TO DO »
Please print, exactly, only the lines in the entries below from the line that has "[00:01:08.93]" through the line that has "Transcript: is going". Pictures don't go in.
··· SUPPLIED RECORDS
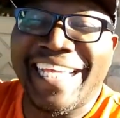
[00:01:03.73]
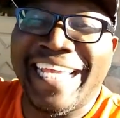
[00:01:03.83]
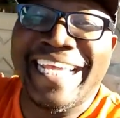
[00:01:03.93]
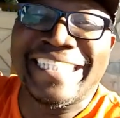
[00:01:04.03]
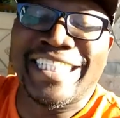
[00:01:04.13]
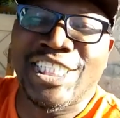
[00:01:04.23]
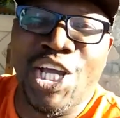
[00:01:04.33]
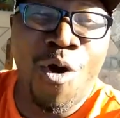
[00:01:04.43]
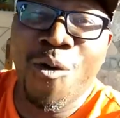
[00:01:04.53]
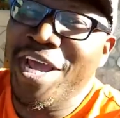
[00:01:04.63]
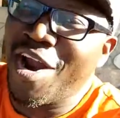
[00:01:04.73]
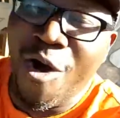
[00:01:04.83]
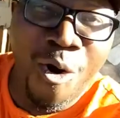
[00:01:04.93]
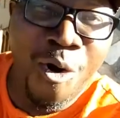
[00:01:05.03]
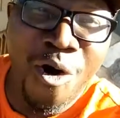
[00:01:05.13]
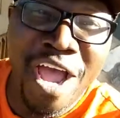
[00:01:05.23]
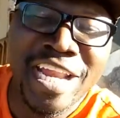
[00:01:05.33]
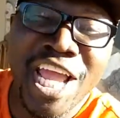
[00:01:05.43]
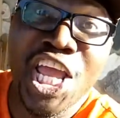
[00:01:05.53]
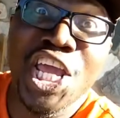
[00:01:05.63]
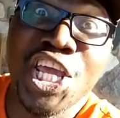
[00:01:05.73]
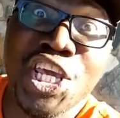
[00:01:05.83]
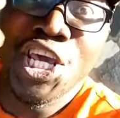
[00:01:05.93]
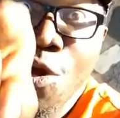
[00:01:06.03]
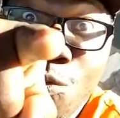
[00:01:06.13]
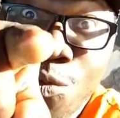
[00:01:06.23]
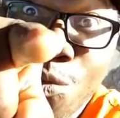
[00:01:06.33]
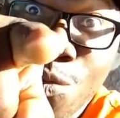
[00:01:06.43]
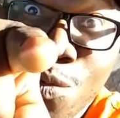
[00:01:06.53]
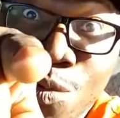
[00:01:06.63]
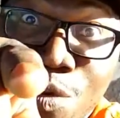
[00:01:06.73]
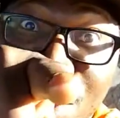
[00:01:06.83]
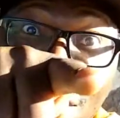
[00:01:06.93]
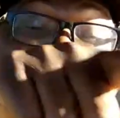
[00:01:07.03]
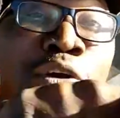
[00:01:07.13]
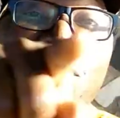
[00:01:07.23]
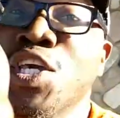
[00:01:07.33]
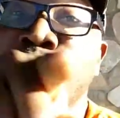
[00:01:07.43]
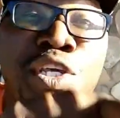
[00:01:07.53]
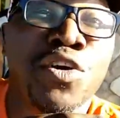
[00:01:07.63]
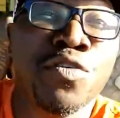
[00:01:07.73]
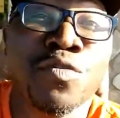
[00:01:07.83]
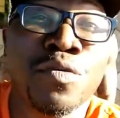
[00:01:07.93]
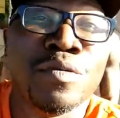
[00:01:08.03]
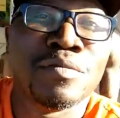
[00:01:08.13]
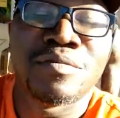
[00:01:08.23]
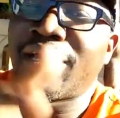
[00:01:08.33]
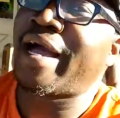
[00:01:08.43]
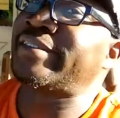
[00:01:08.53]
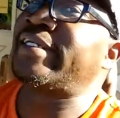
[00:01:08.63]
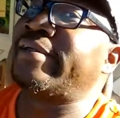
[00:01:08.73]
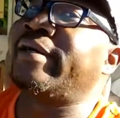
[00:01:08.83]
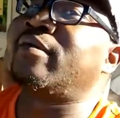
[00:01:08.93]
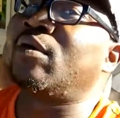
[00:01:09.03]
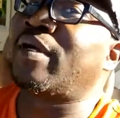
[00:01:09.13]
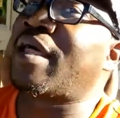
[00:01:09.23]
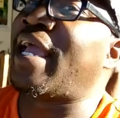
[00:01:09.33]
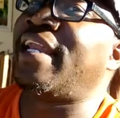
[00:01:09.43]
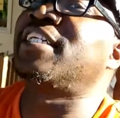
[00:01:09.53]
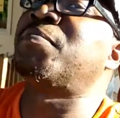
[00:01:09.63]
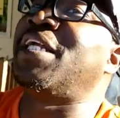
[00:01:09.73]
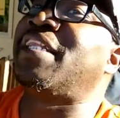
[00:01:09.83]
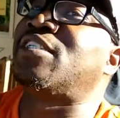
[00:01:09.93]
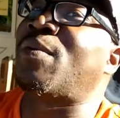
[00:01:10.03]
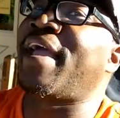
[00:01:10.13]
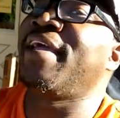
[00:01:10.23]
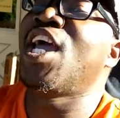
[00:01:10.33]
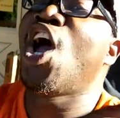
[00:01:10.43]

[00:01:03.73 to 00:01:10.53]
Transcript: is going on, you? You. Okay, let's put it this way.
······
··· SUPPLIED RECORDS
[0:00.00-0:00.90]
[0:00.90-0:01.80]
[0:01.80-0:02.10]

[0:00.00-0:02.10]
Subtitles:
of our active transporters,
······
RESPONSE AREA »
[00:01:08.93]
[00:01:09.03]
[00:01:09.13]
[00:01:09.23]
[00:01:09.33]
[00:01:09.43]
[00:01:09.53]
[00:01:09.63]
[00:01:09.73]
[00:01:09.83]
[00:01:09.93]
[00:01:10.03]
[00:01:10.13]
[00:01:10.23]
[00:01:10.33]
[00:01:10.43]

[00:01:03.73 to 00:01:10.53]
Transcript: is going on, you? You. Okay, let's put it this way.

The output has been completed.